After more than 100 inmates at the St. Louis Justice Center escaped from their cells and staged an uprising on Saturday, first-term Rep. Cori Bush, D-Mo. and a new “Squad” member, said she will try to “ensure” the prisoners receive their “demands,” Fox2 reported.
“I want to ensure that the demands made by those being held at CJC are not ignored, and I plan to investigate this further,” Bush wrote in a press release. “There needs to be a plan to improve conditions and decarcerate.”
“Additionally, following two previous uprisings at CJC, our community needs information about any actions taken to address concerns raised by people in detention, some of whom are simply being held because they cannot afford bail,” she continued.
This is the third riot at the downtown St. Louis jail since December.
Bush said the situation “must be addressed immediately,” not to prevent future riots so much as to reform St. Louis jails, which “have been notorious for their unsafe and unsanitary conditions.”
She said St. Louis suffers from “an incarceration crisis,” but it has nothing to do with escaped prisoners.
“To date, 1 in 5 incarcerated people nationally has tested positive for COVID-19, including many across the City of St. Louis,” she said. “I am concerned that the conditions for people who are incarcerated pose serious risks to their health, safety, and wellbeing as well as that of those who work there.”
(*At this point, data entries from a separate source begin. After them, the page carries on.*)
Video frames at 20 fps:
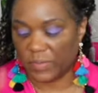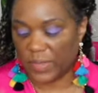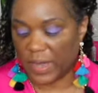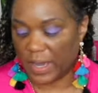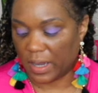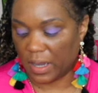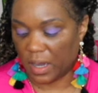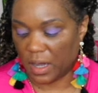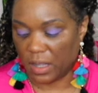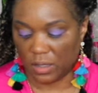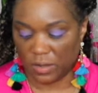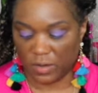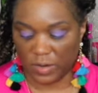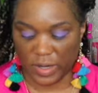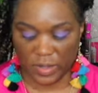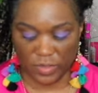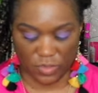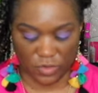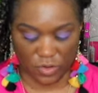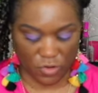that color
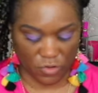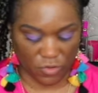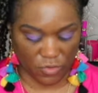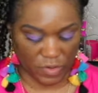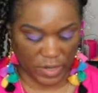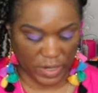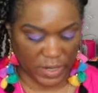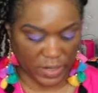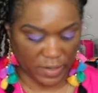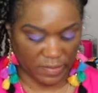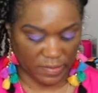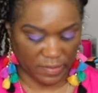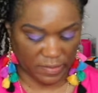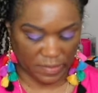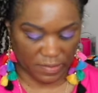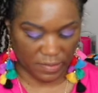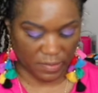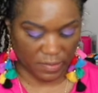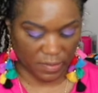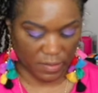in the
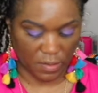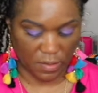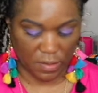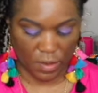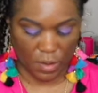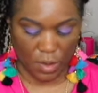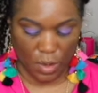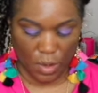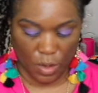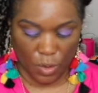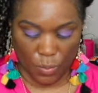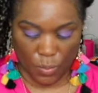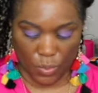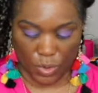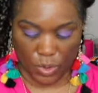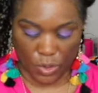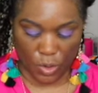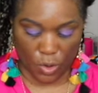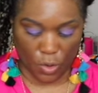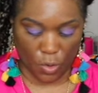crease, we're
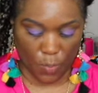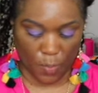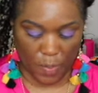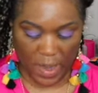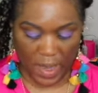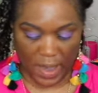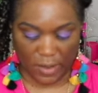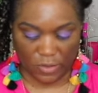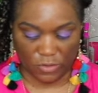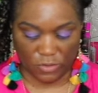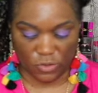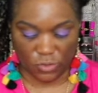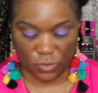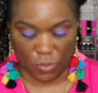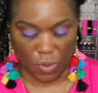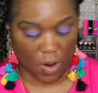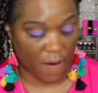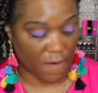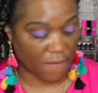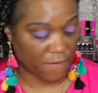gonna go back
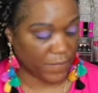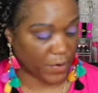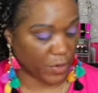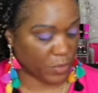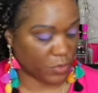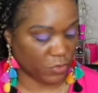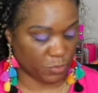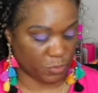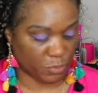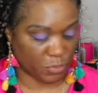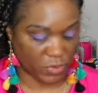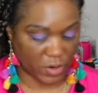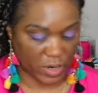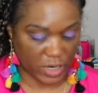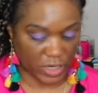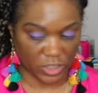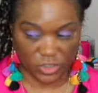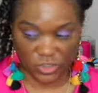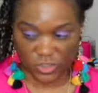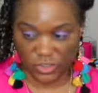to our first
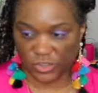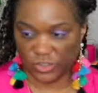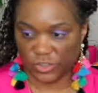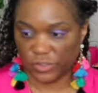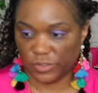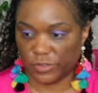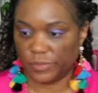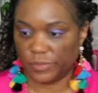brush.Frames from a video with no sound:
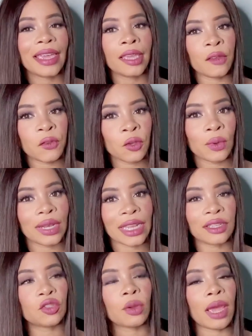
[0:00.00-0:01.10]
If you would like
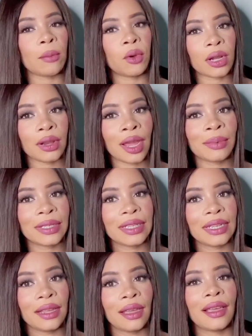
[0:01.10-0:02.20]
to join my book club,
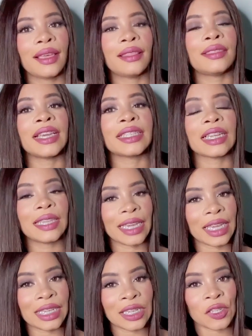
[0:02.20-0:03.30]
there's a link
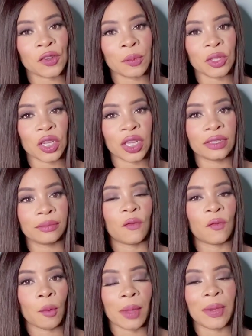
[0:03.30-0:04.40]
in the description
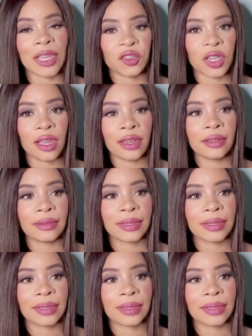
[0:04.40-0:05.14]
for my Patreon.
The escaped inmates shattered windows, set fires, started a flood, threw items—including chairs, mattresses, and a stationary bike—out the fourth-floor windows, and held up signs that said, “Free 57,” “What about Anthony Smith?,” “Ian Gang,” and more, The Examiner reported.
Jimmie Edwards, the city’s director of public safety, said the prisoners freed themselves by disengaging the locks on their cell doors.
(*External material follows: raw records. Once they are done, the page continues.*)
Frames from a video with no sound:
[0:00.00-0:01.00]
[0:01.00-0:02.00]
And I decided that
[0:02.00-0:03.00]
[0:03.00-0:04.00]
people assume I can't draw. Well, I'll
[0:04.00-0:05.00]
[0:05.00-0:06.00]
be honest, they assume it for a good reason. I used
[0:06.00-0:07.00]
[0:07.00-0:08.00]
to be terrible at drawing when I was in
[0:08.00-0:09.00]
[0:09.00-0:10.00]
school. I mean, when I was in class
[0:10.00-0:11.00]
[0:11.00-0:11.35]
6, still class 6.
The uprising began at 6 a.m. and law enforcement officers at the city jail contained the situation before 10 a.m., said Jacob Long, a spokesman for Mayor Lyda Krewson.
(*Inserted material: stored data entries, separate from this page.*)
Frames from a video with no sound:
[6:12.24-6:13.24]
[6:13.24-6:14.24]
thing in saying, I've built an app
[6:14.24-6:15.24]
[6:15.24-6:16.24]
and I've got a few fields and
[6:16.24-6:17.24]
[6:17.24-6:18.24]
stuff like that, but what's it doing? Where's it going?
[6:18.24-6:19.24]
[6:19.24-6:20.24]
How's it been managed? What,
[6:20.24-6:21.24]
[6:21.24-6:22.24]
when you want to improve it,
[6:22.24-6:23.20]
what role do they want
The 115 inmates who escaped were “extremely violent and noncompliant,” Long said.
Inmates attacked one police officer, who was treated at a hospital and released.
No prisoners were harmed.
Long said the inmates caused “fairly extensive” damage.
“There are some burn marks on the front of the building. They destroyed the inside of their floor and threw all sorts of stuff outside. … They flooded the floors, clogged the toilets, clogged the drains, so there is water damage,” Long said.